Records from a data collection
◇ ◇ ◇ ◇ ◇

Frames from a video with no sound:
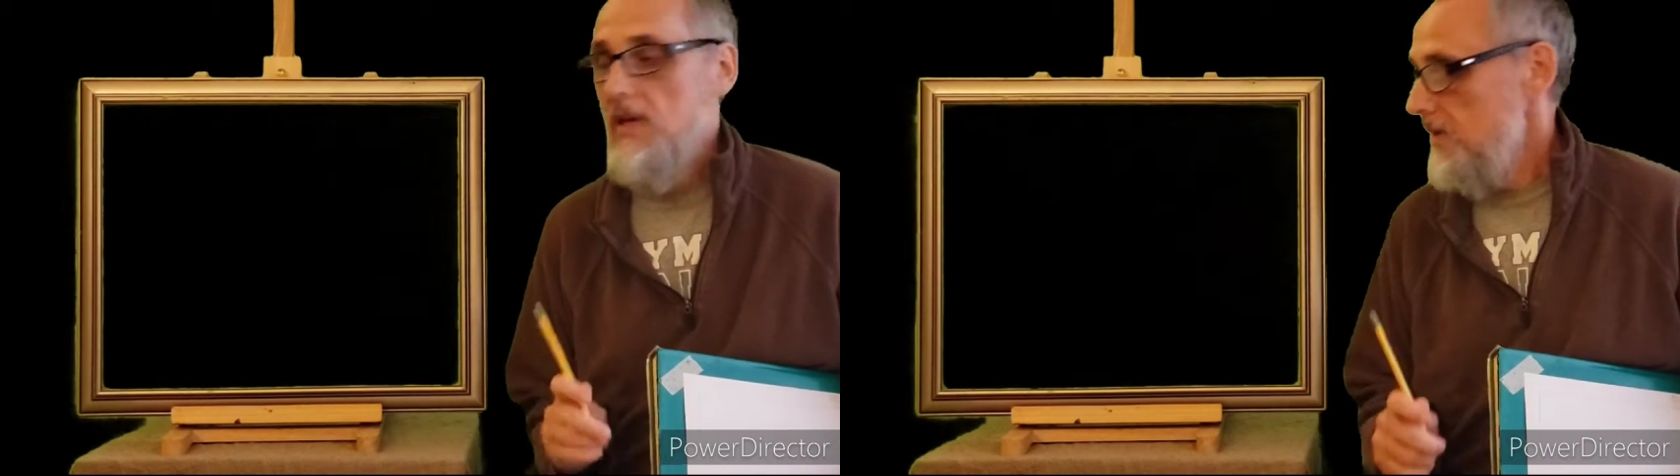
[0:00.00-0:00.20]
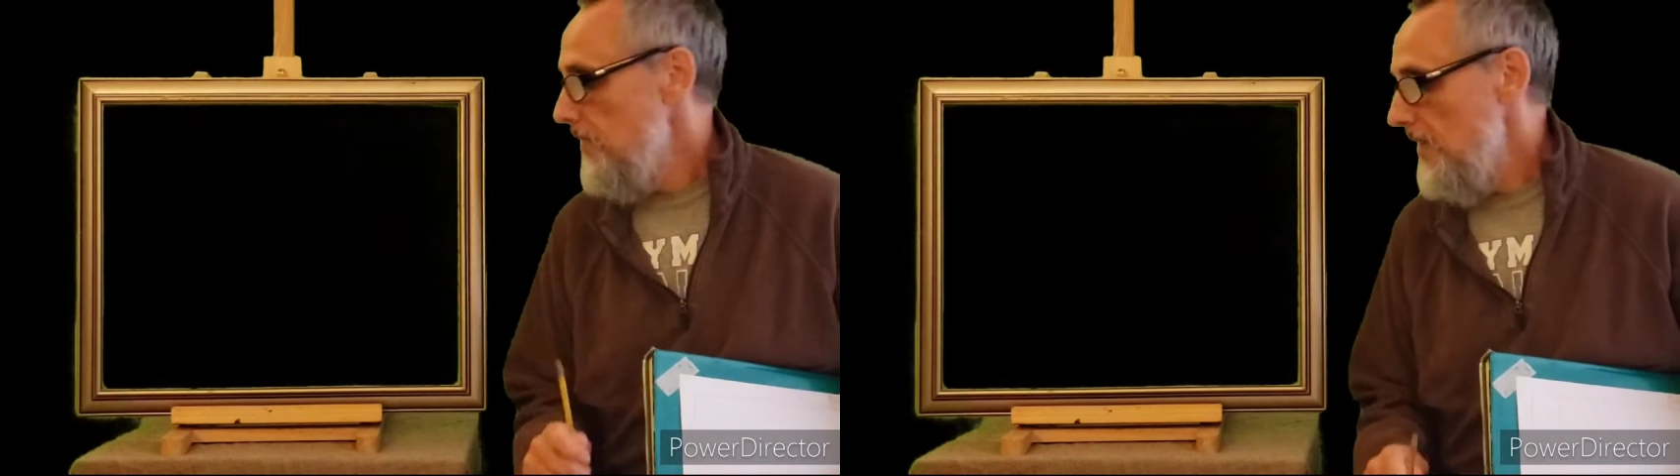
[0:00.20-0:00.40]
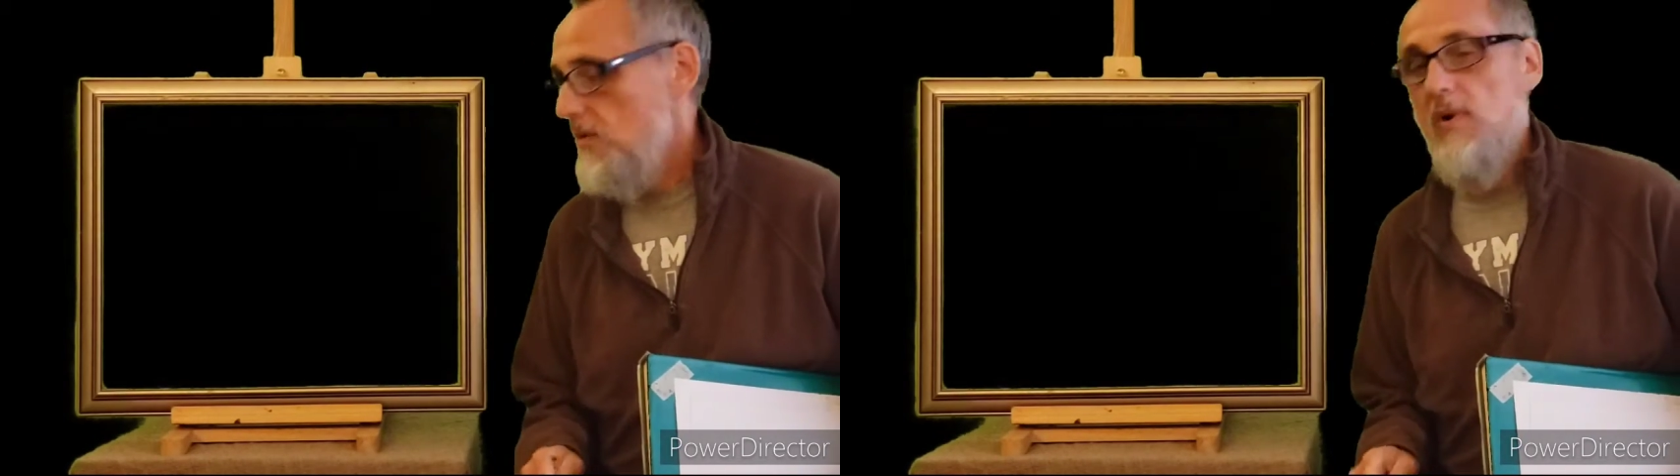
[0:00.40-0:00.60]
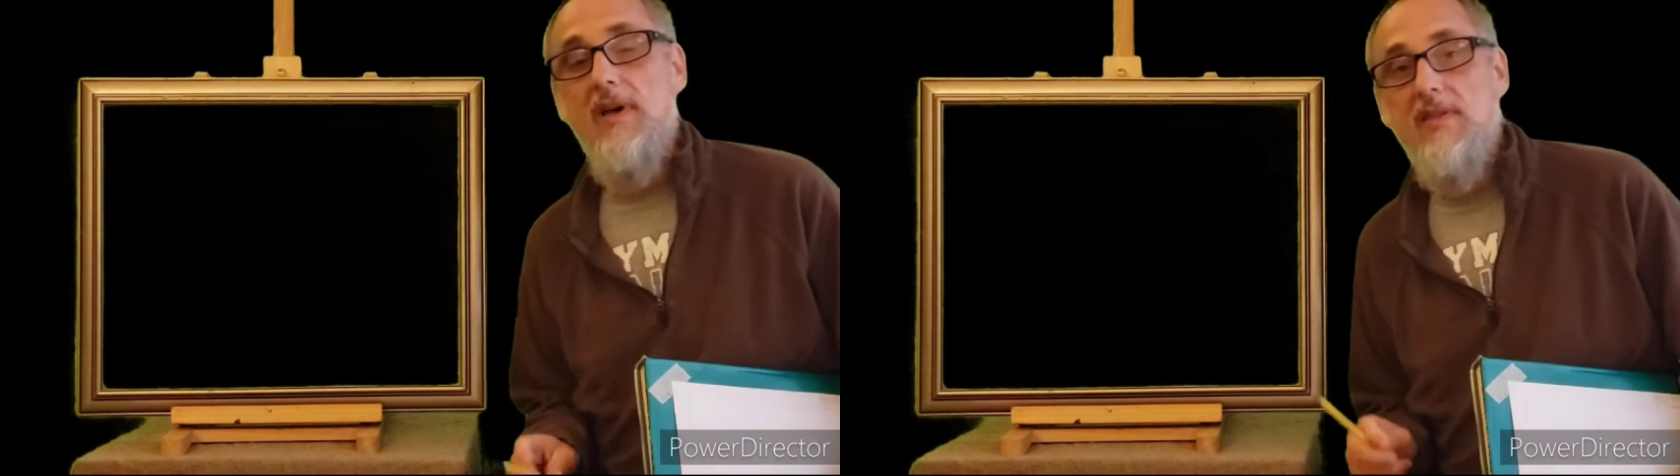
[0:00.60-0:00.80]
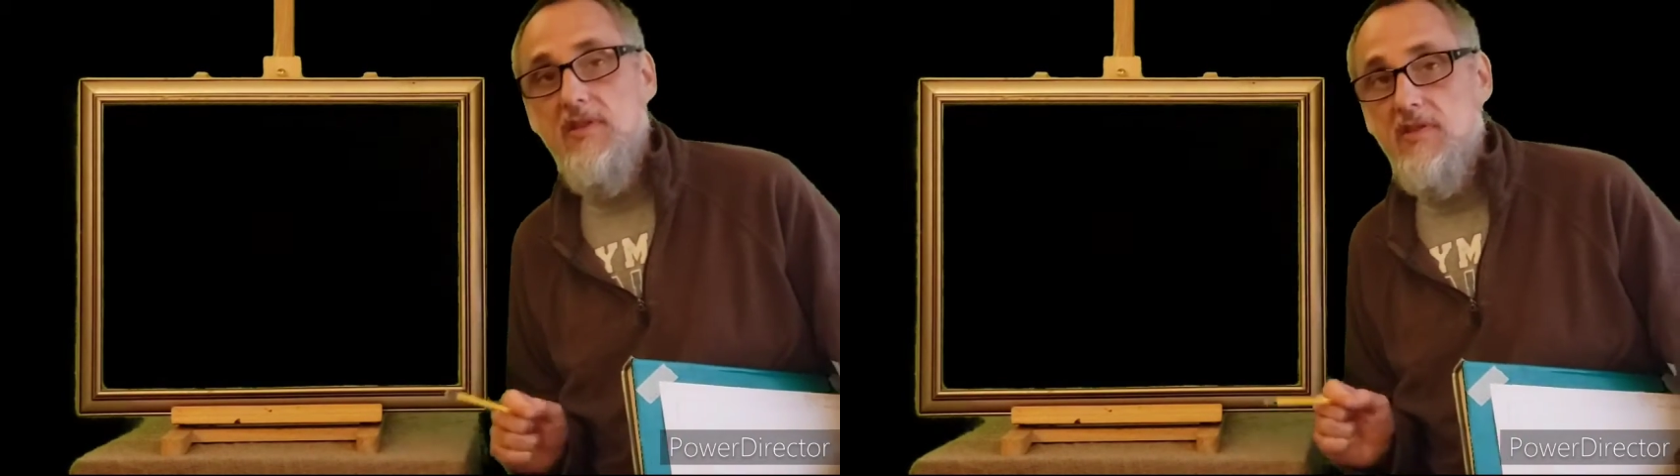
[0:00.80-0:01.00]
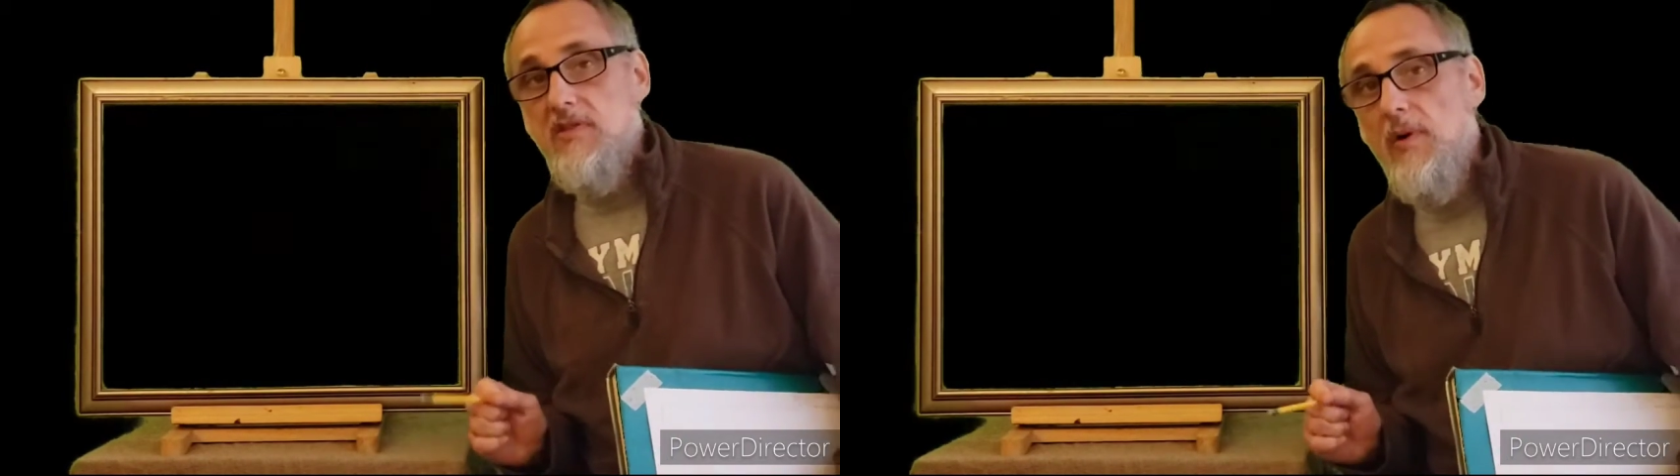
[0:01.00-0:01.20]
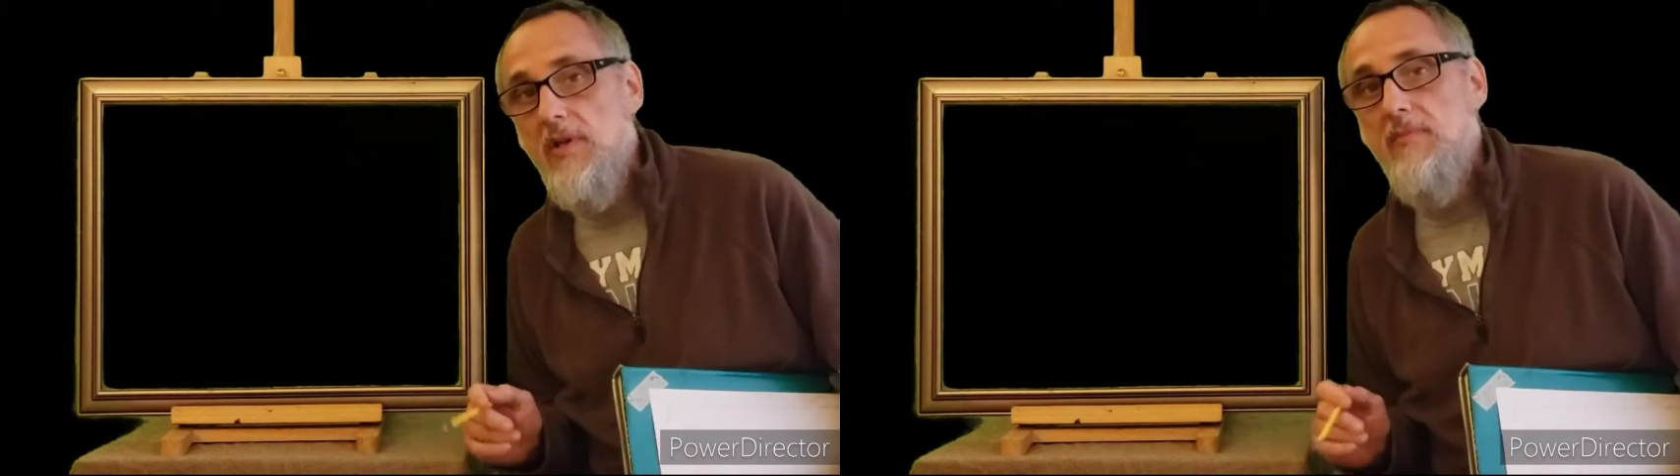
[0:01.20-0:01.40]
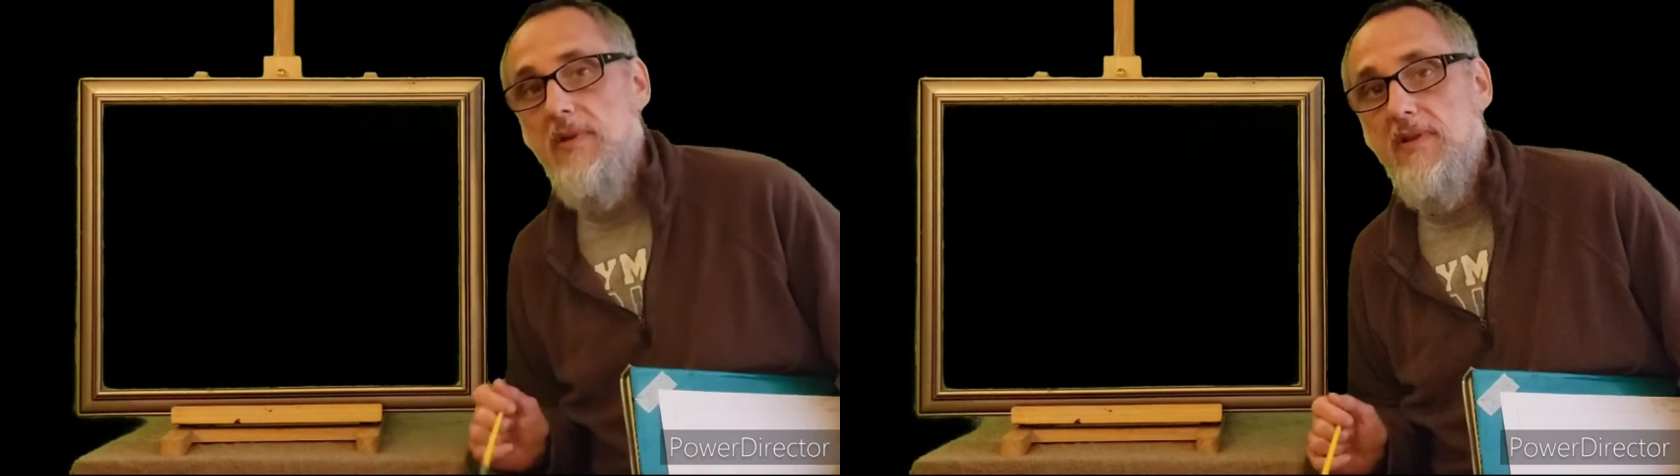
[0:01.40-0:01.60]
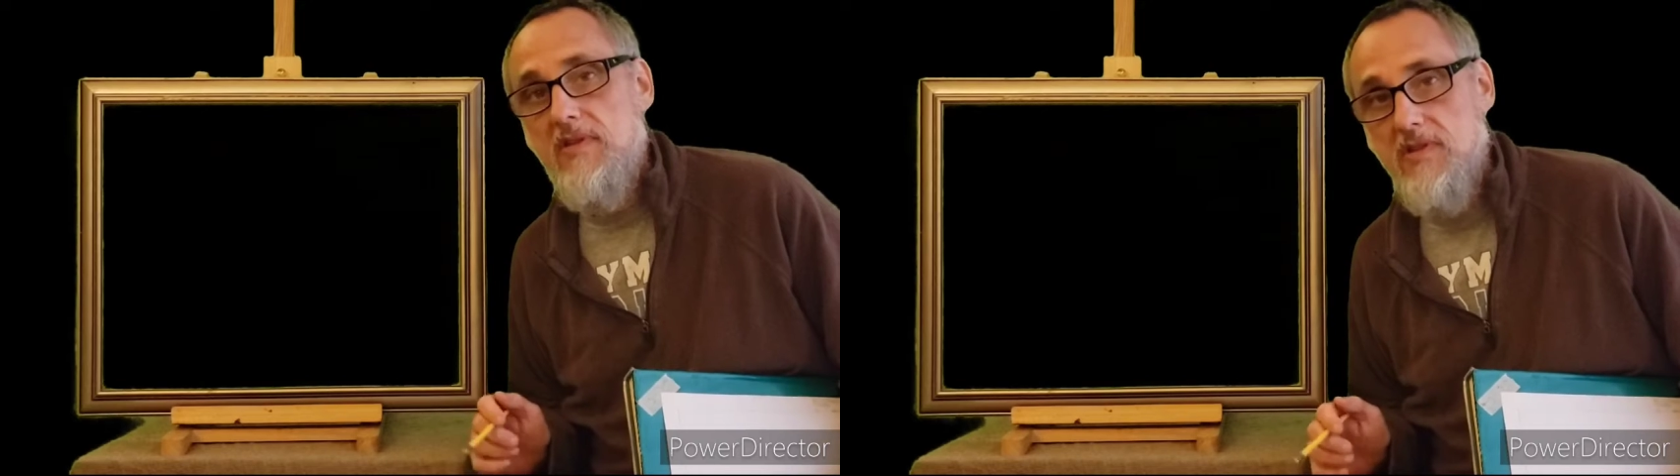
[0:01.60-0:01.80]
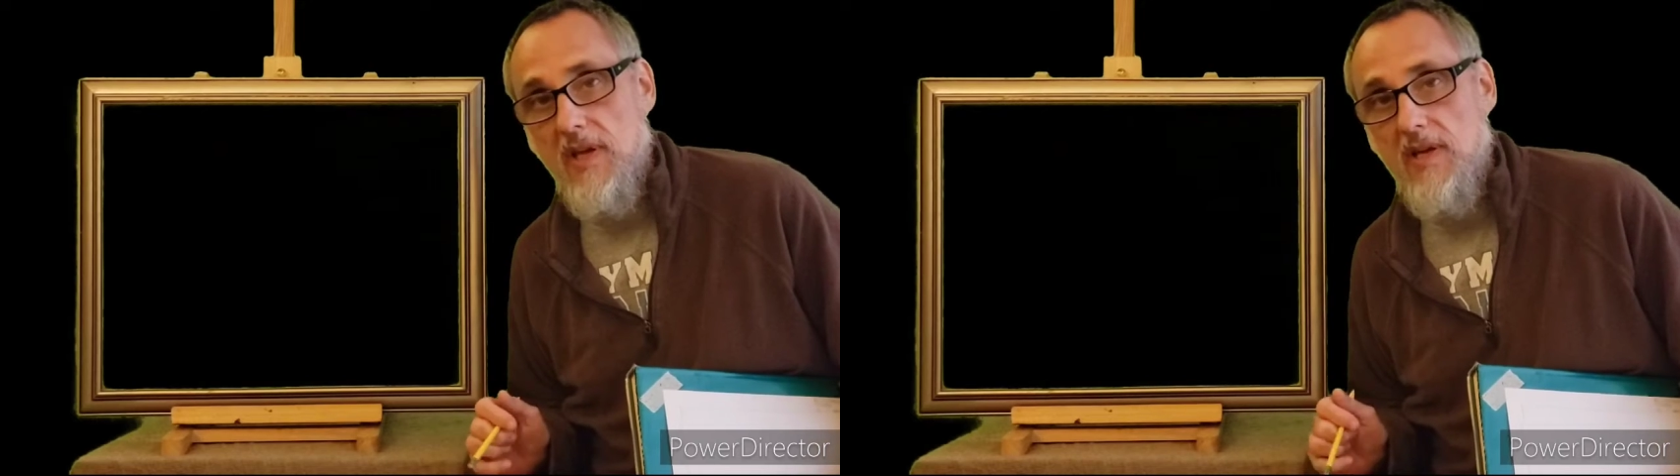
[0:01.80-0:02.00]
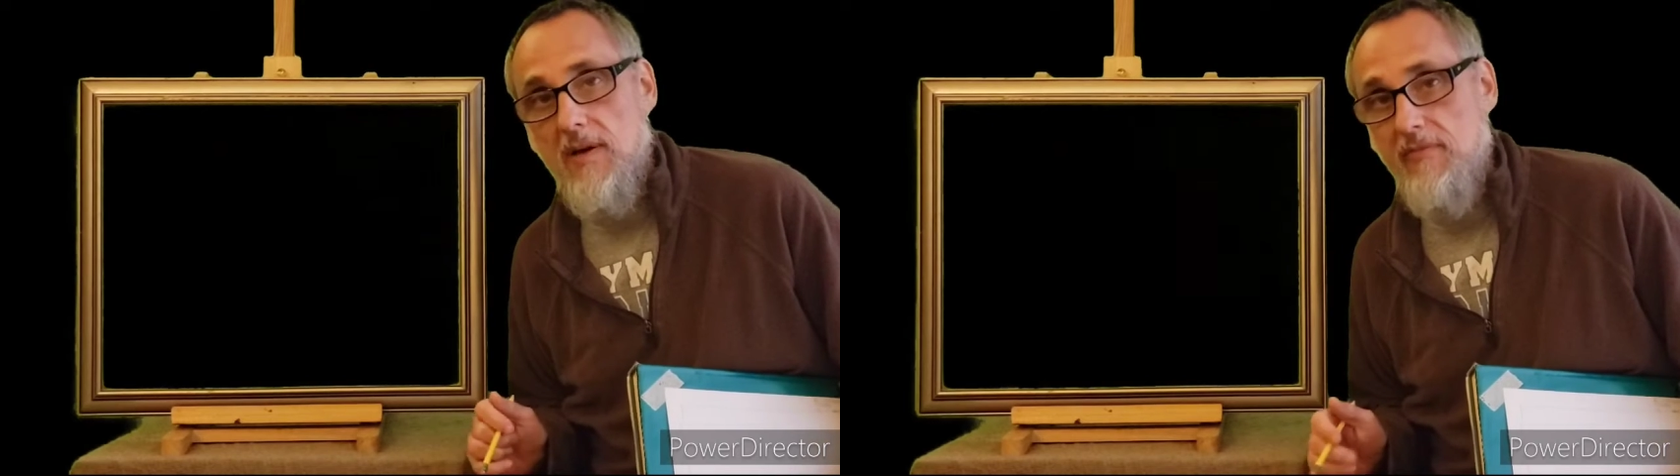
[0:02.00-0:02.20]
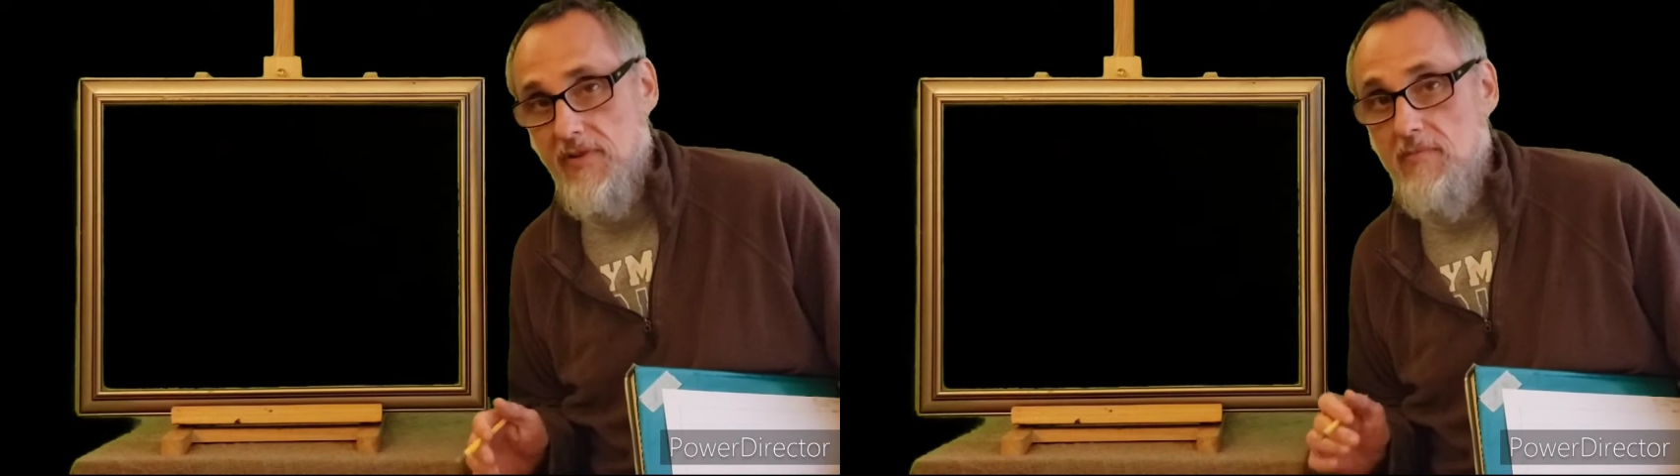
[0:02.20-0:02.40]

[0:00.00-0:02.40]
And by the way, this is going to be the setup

◇ ◇ ◇ ◇ ◇

Give the entries again word for word, but skip the pictures.

• [RESULT]:
Frames from a video with no sound:
[0:00.00-0:00.20]
[0:00.20-0:00.40]
[0:00.40-0:00.60]
[0:00.60-0:00.80]
[0:00.80-0:01.00]
[0:01.00-0:01.20]
[0:01.20-0:01.40]
[0:01.40-0:01.60]
[0:01.60-0:01.80]
[0:01.80-0:02.00]
[0:02.00-0:02.20]
[0:02.20-0:02.40]

[0:00.00-0:02.40]
And by the way, this is going to be the setup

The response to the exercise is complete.